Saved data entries
○ ○ ○
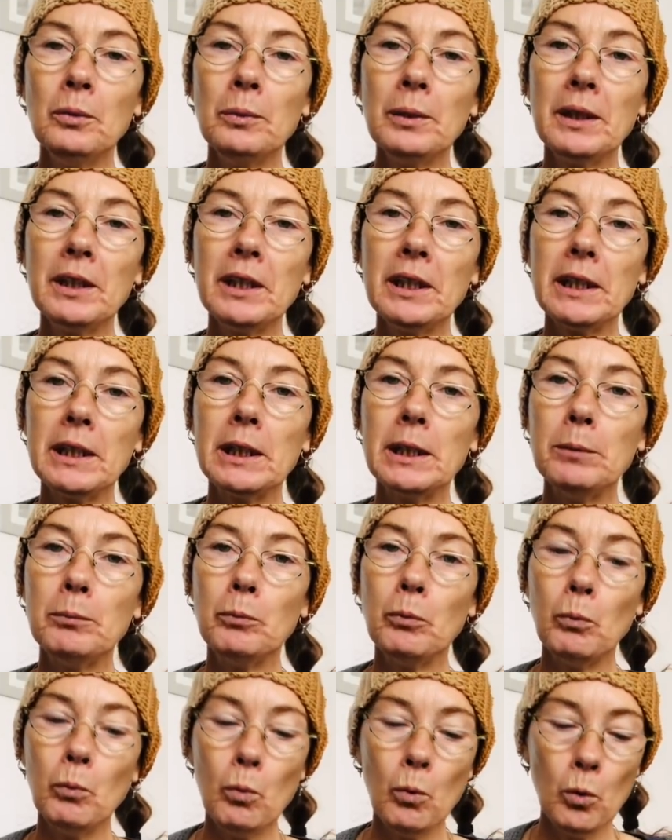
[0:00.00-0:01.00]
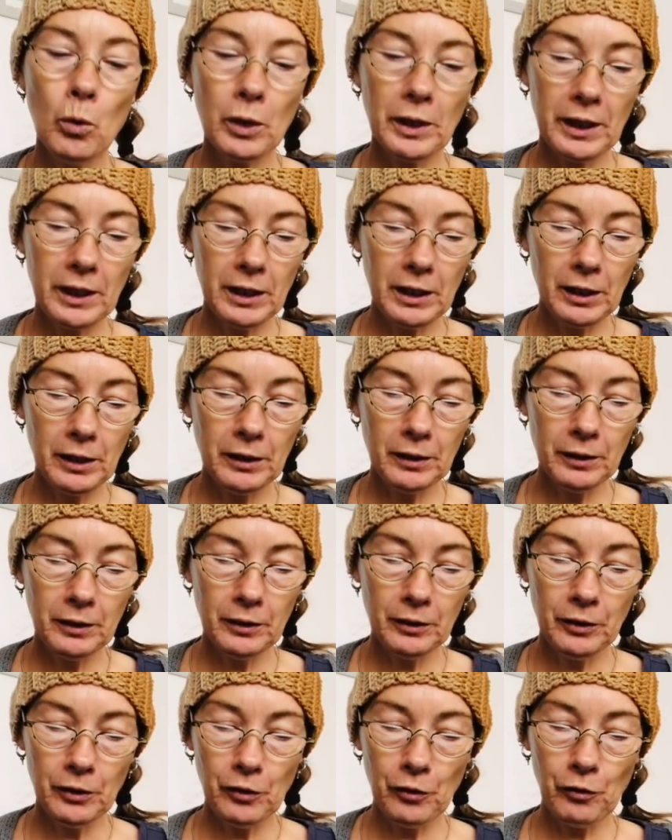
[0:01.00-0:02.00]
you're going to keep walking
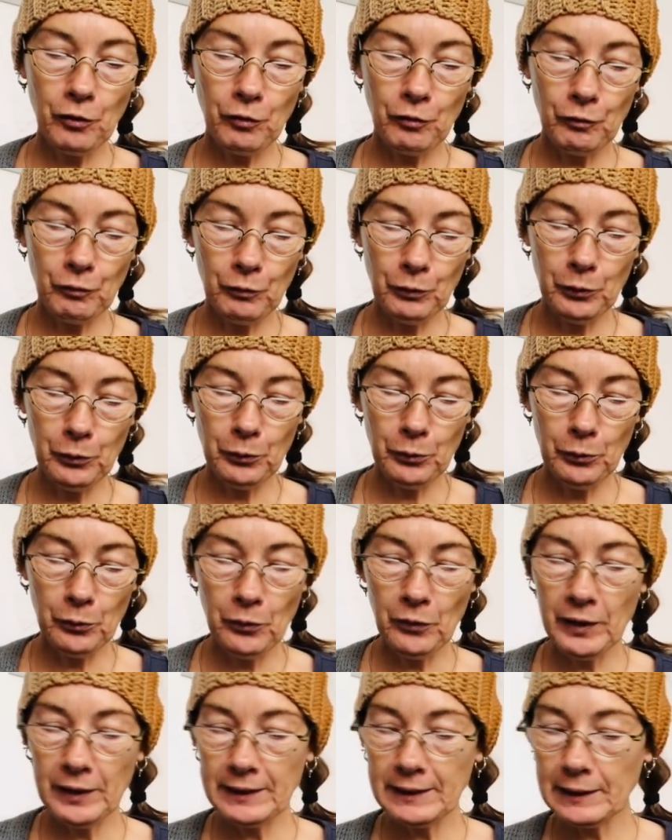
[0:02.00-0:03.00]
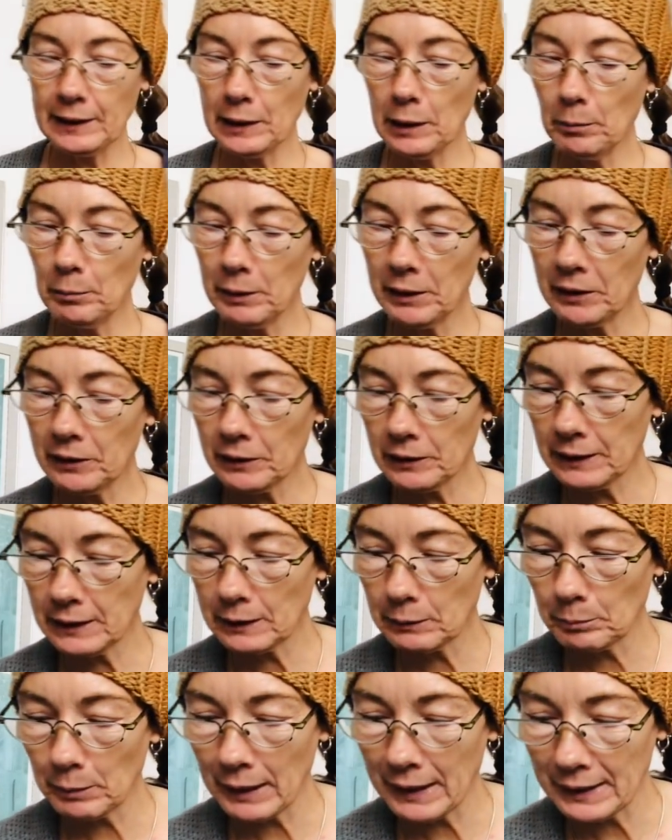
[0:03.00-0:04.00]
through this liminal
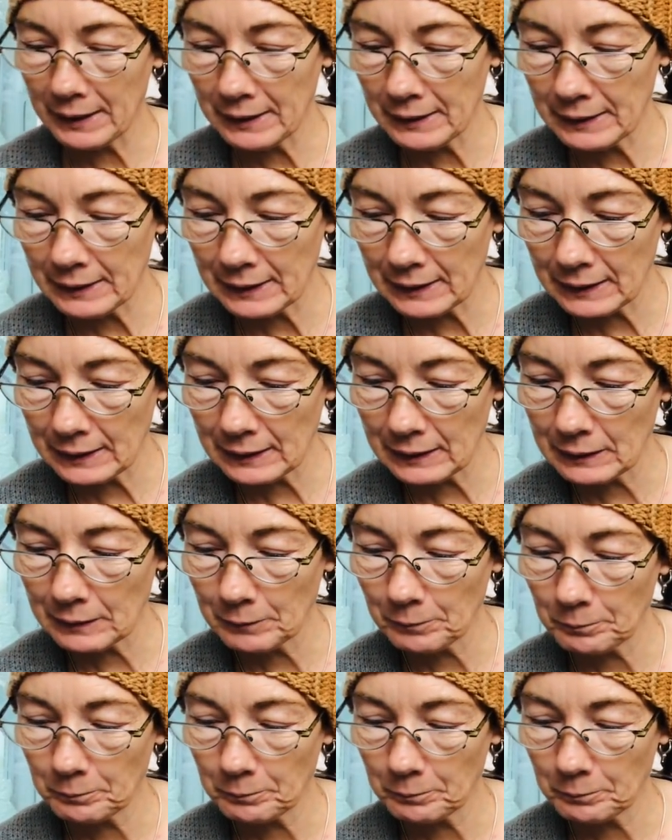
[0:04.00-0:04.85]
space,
○ ○ ○
▶ _Work instruction_:
Drop the images and return the data verbatim.

▶ _Written response_:
[0:00.00-0:01.00]
[0:01.00-0:02.00]
you're going to keep walking
[0:02.00-0:03.00]
[0:03.00-0:04.00]
through this liminal
[0:04.00-0:04.85]
space,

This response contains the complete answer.